Testing for PFAS in water

The same method as for testing food is applied, where LC/MS is used to test for PFAS in water. In addition, isotope dilution anion exchange SPE and LC/MS/MS test can also be used, where the water being tested is poured into a PFAS isotope dilution with a known concentration before the concentration of the tested sample is extracted and analyzed to detect PFAS levels.

Techniques to avoid PFAS in water

Except for open information released by the government, there is no way of knowing whether the water around us or our drinking water is contaminated by PFAS. However, we can install RO or activated carbon water filtration systems at home, which are equally effective in removing and avoiding PFAS.

How to test for PFAS in humans?

PFAS gradually build up in our bodies when we drink water, eat food, or use products containing PFAS. Although there is currently no hard evidence to prove that PFAS are harmful to the human body, numerous studies suggest they pose a high health risk.

PFAS entering the human body via food

Food is easily contaminated by other substances and can introduce PFAS into our bodies. In particular, pizza boxes and microwave popcorn bags are the most common food packaging tested positive for PFAS, thus there is a greater risk of ingesting PFAS when we eat pizza and popcorn.

PFAS entering the human body via drinking water

According to a research report published by the U.S. Geological Survey (USGS) in 2023, an average of 45% of drinking water in the US has tested positive for at least one type of PFAS, which will end up in our bodies when we drink that water.

PFAS entering the human body via clothes

Some undergarments and functional clothing contain PFAS to increase their water and stain resistance for our daily convenience. However, PFAS will rub off clothes due to contact and friction with the skin and enter our bodies.

PFAS entering the human body via medical treatments

Since many medical devices contain PFAS, when we receive treatments such as installing stents, catheters, or even wearing hospital gowns, PFAS will enter our bodies through the air or direct contact.

Testing for PFAS in the human body

The presence of PFAS in the human body is tested through blood. However, this is no ordinary health test; only special laboratories can provide such services. Since PFAS are present in all animals worldwide, detecting PFAS is an inevitable outcome. There are no clear health guidelines to enable us determine whether the concentrations of PFAS in our bodies are safe or not, and even if we want to lower the concentration of PFAS in our blood, there is a lack of medical treatments that have been proven to be effective. While it is normal to worry about PFAS, we do not advise you to test for them in your body because it is not only expensive but also does not offer tangible benefits to your health.

Ways to prevent PFAS accumulation in your body

Besides the above-mentioned advice on preventing accumulation of PFAS from food and water in your body, we can also look after our health to avoid unnecessary medical treatments. At the same time, do not purchase products that claim to be “waterproof”, “oil-resistant”, or “stain-resistant,” to reduce the likelihood of being exposed to PFAS and help prevent them from accumulating in your body.

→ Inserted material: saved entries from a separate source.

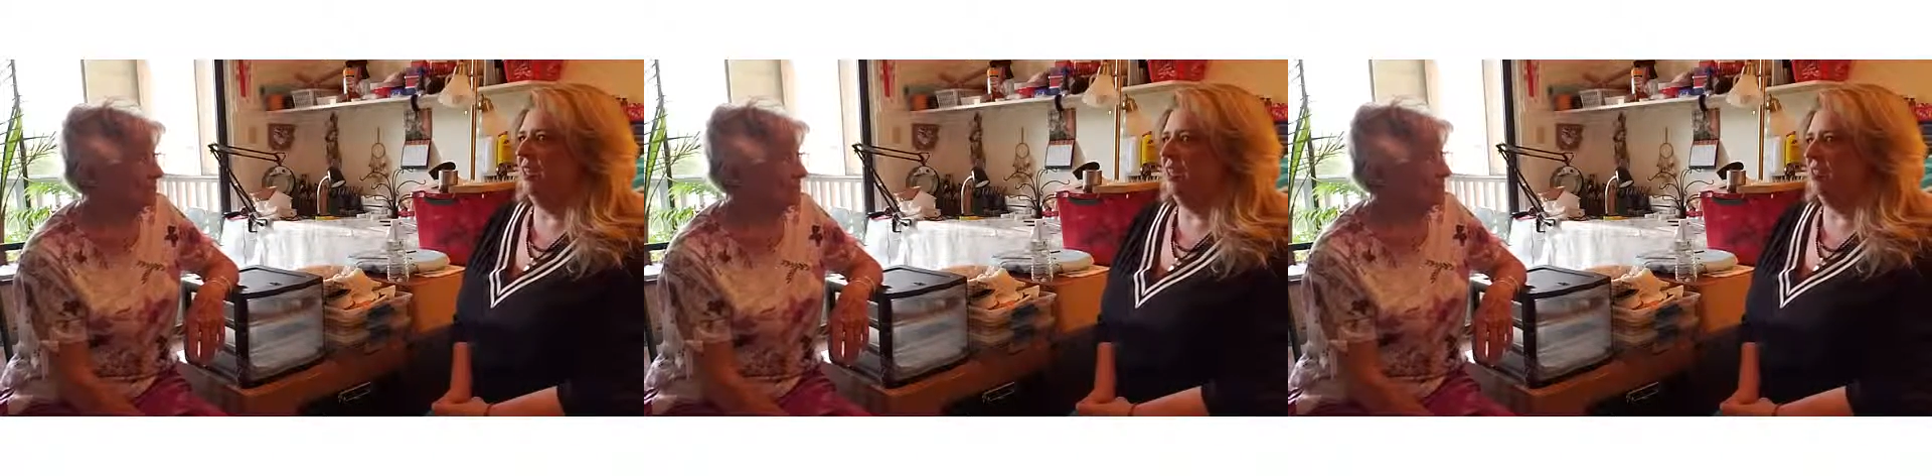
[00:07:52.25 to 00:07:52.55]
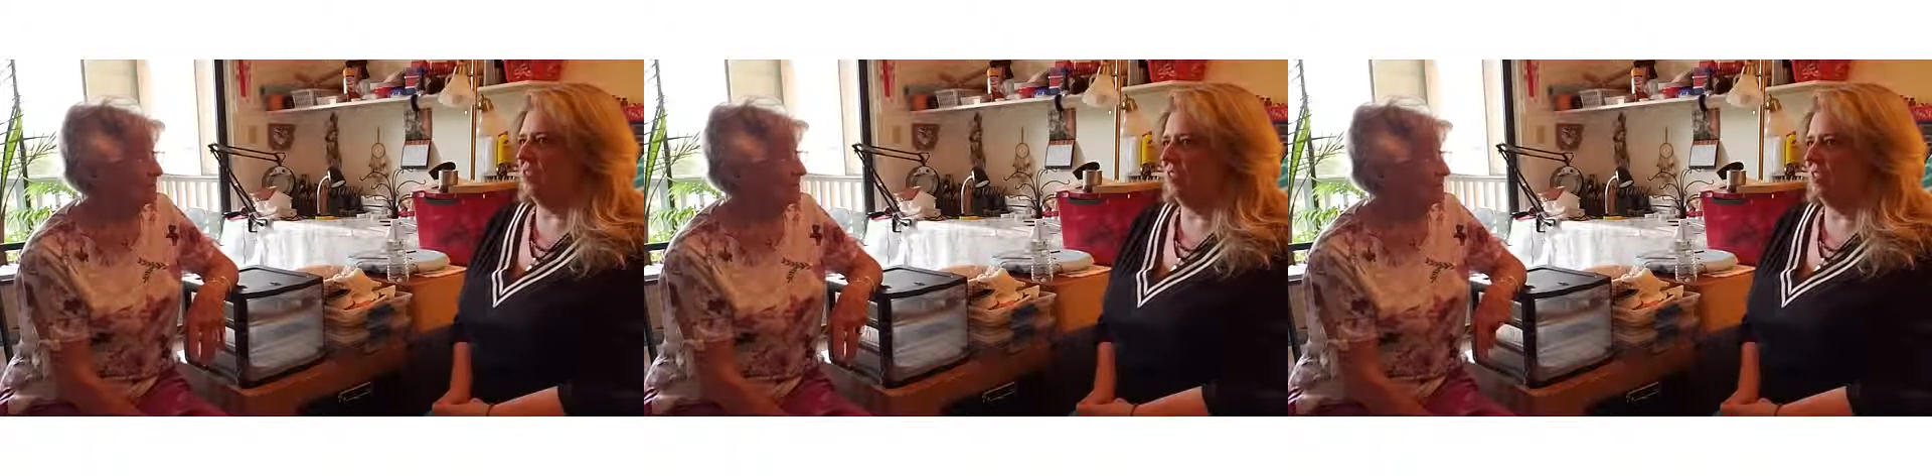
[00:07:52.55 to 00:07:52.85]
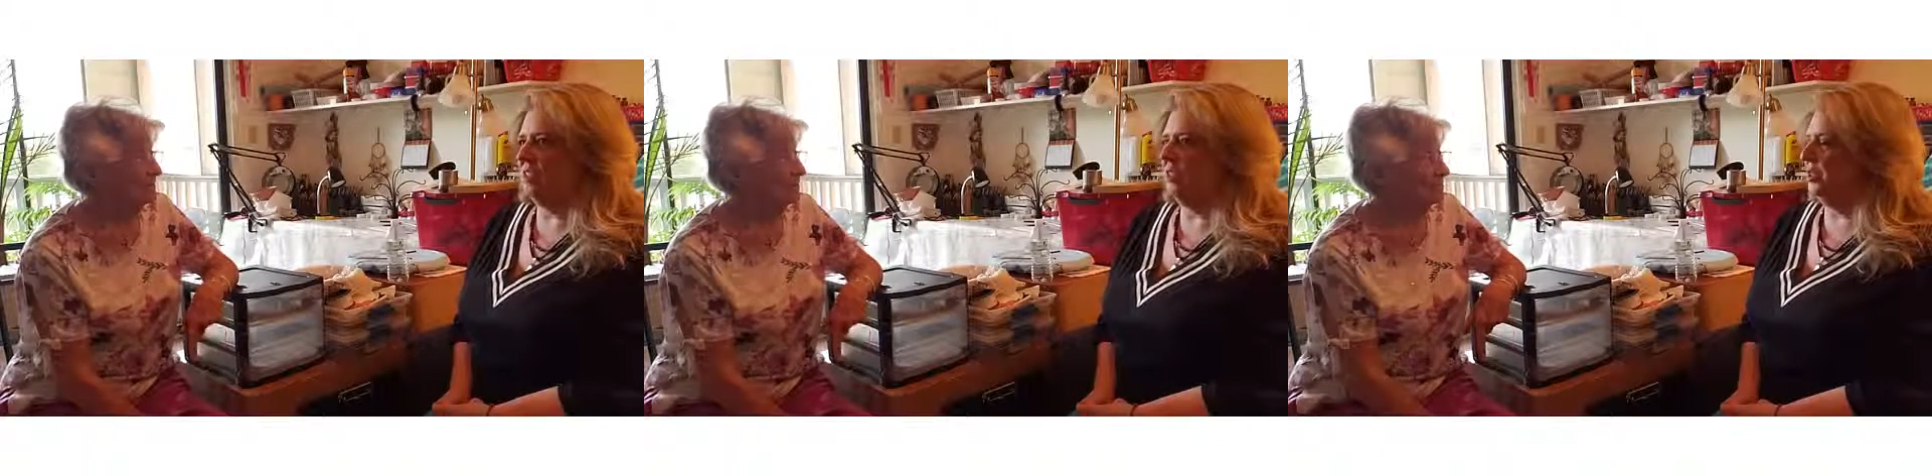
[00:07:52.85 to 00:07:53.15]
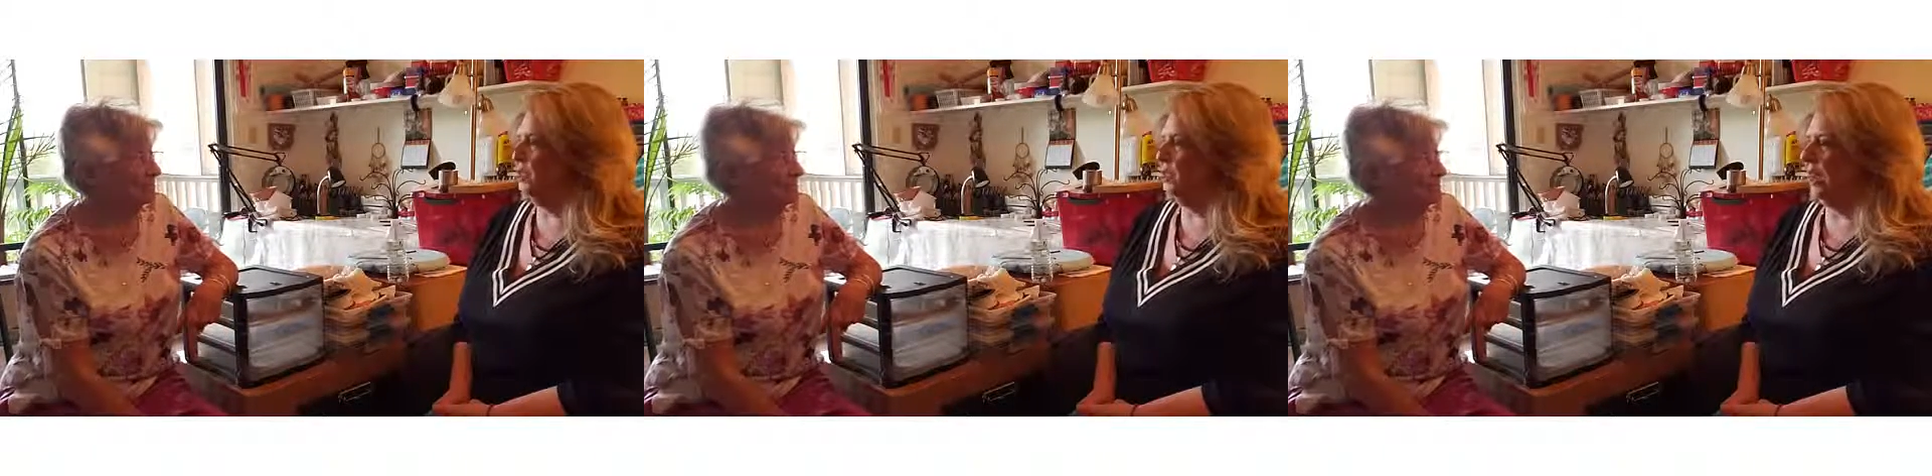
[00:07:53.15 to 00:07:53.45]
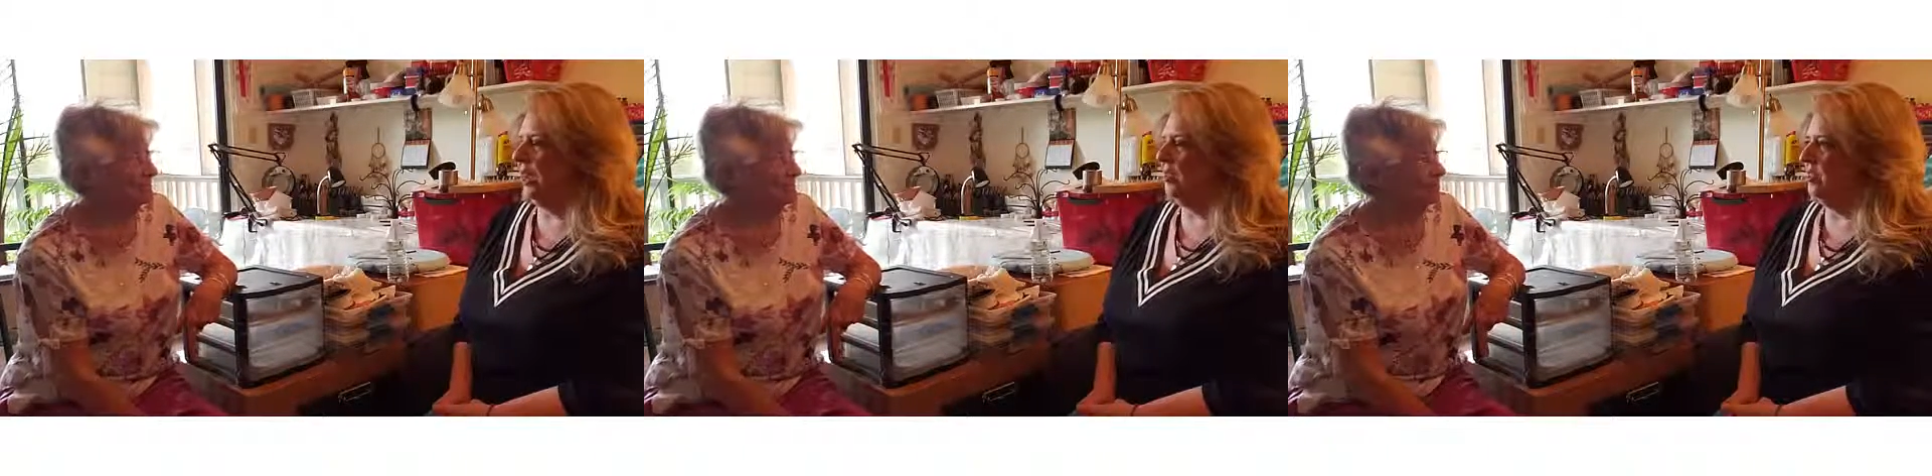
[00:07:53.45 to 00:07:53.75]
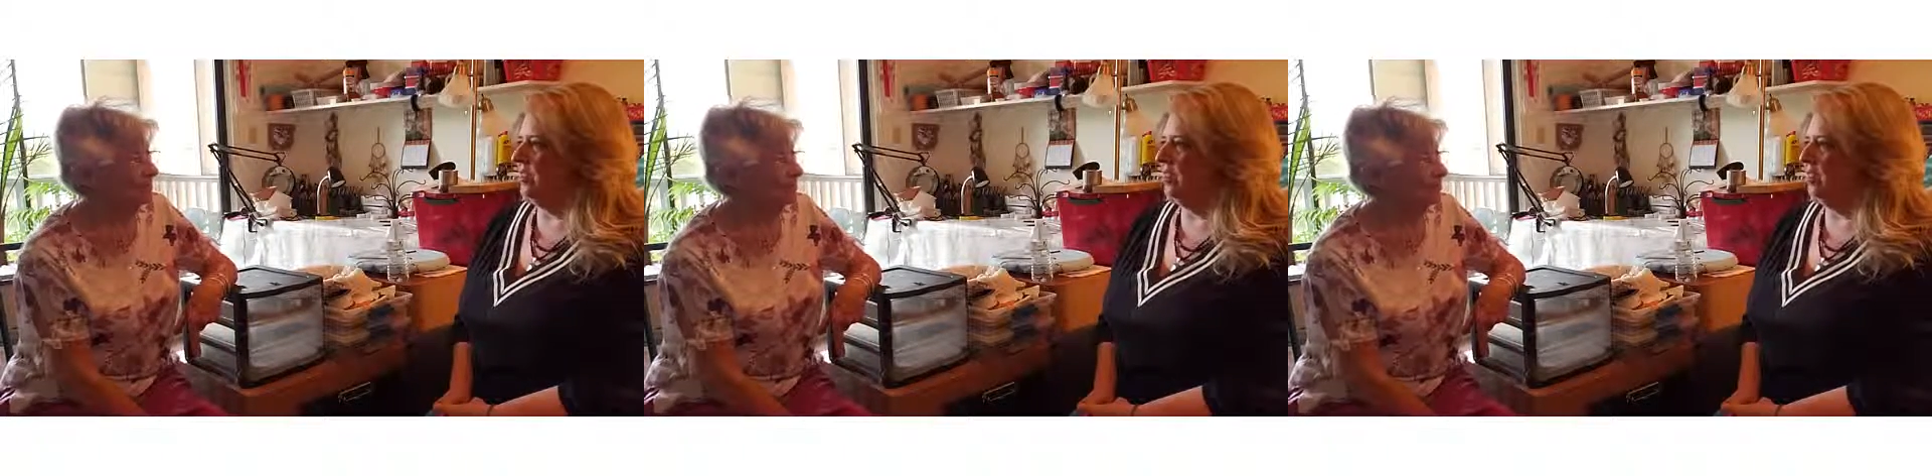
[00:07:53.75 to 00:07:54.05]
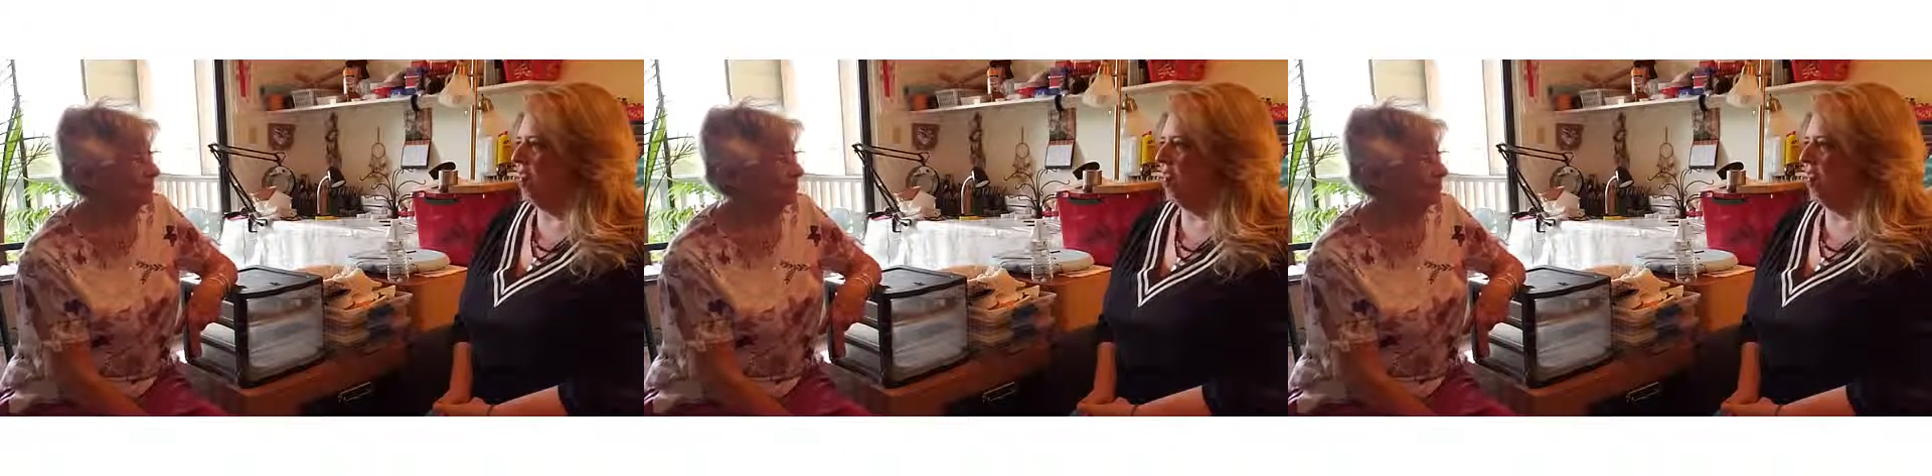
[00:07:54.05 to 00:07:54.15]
started just from entering a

Why does renouvo pay attention to PFAS issues?

Although there is not yet direct evidence to prove PFAS’ impact on the human body, due to their diverse categories and the fact that the first PFAS studies were only conducted relatively recently, renouvo believes that just like microplastics, PFAS are manmade compounds that do not occur naturally and will remain in the environment for a long time. This makes them extremely dangerous, because if it is proven one day that PFAS do cause irreversible harm to people’s health, it will be too late. Therefore, renouvo insists on PFAS-free ingredients and formulae, and its products are sent to professional laboratories for testing to ensure that they are not contaminated by PFAS. The company’s goal is to minimize our exposure to PFAS by providing safe food containers.